Exercise description
Could you transcribe each entry below exactly, minus the images?

(Saved data entries)
##########

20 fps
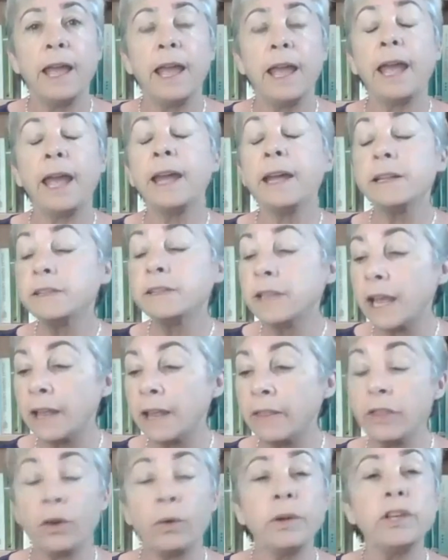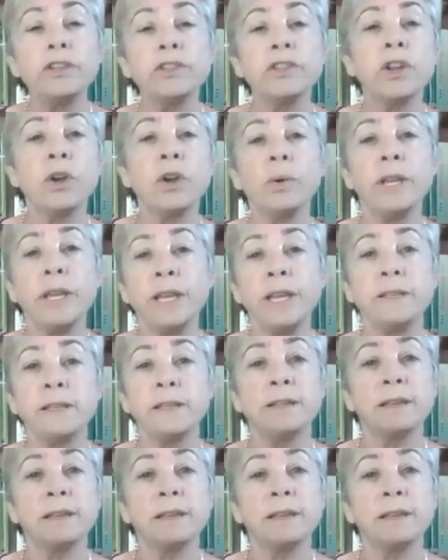And there is no easy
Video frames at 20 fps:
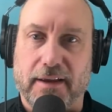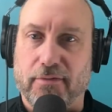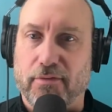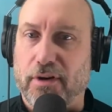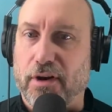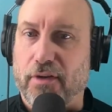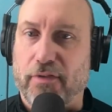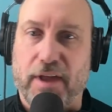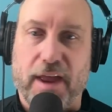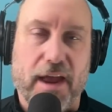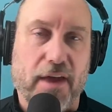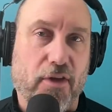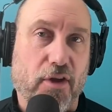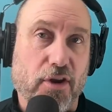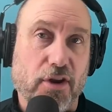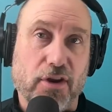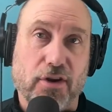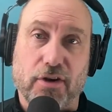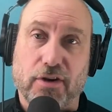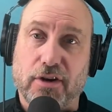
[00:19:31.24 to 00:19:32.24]

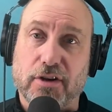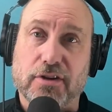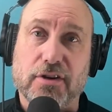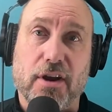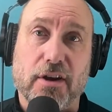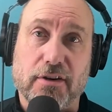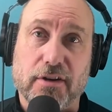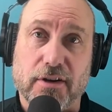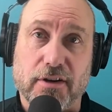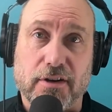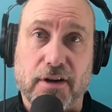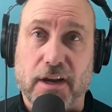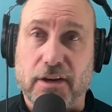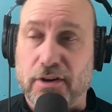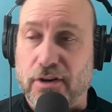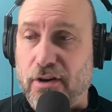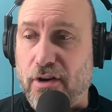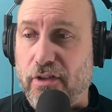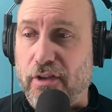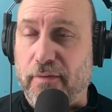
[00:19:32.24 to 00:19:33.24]
You start to get to
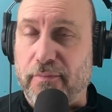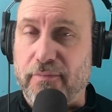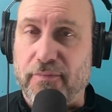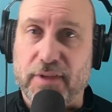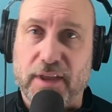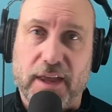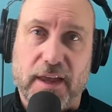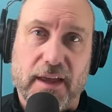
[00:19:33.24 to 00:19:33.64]
know them,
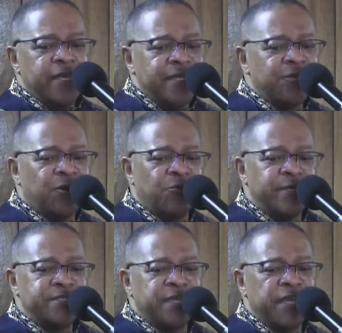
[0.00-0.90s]
he
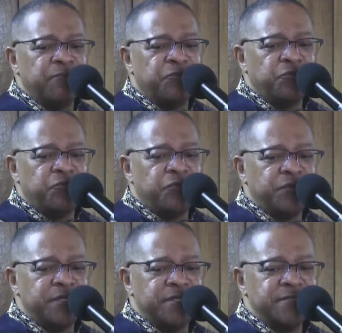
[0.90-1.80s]
always came through
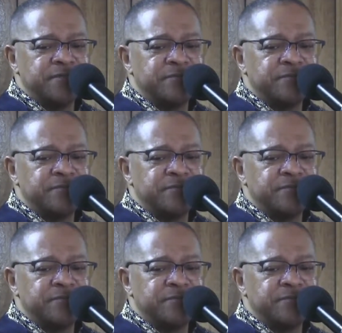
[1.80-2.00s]
for you.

##########

Solution to the problem
20 fps
And there is no easy
Video frames at 20 fps:
[00:19:31.24 to 00:19:32.24]

[00:19:32.24 to 00:19:33.24]
You start to get to
[00:19:33.24 to 00:19:33.64]
know them,
[0.00-0.90s]
he
[0.90-1.80s]
always came through
[1.80-2.00s]
for you.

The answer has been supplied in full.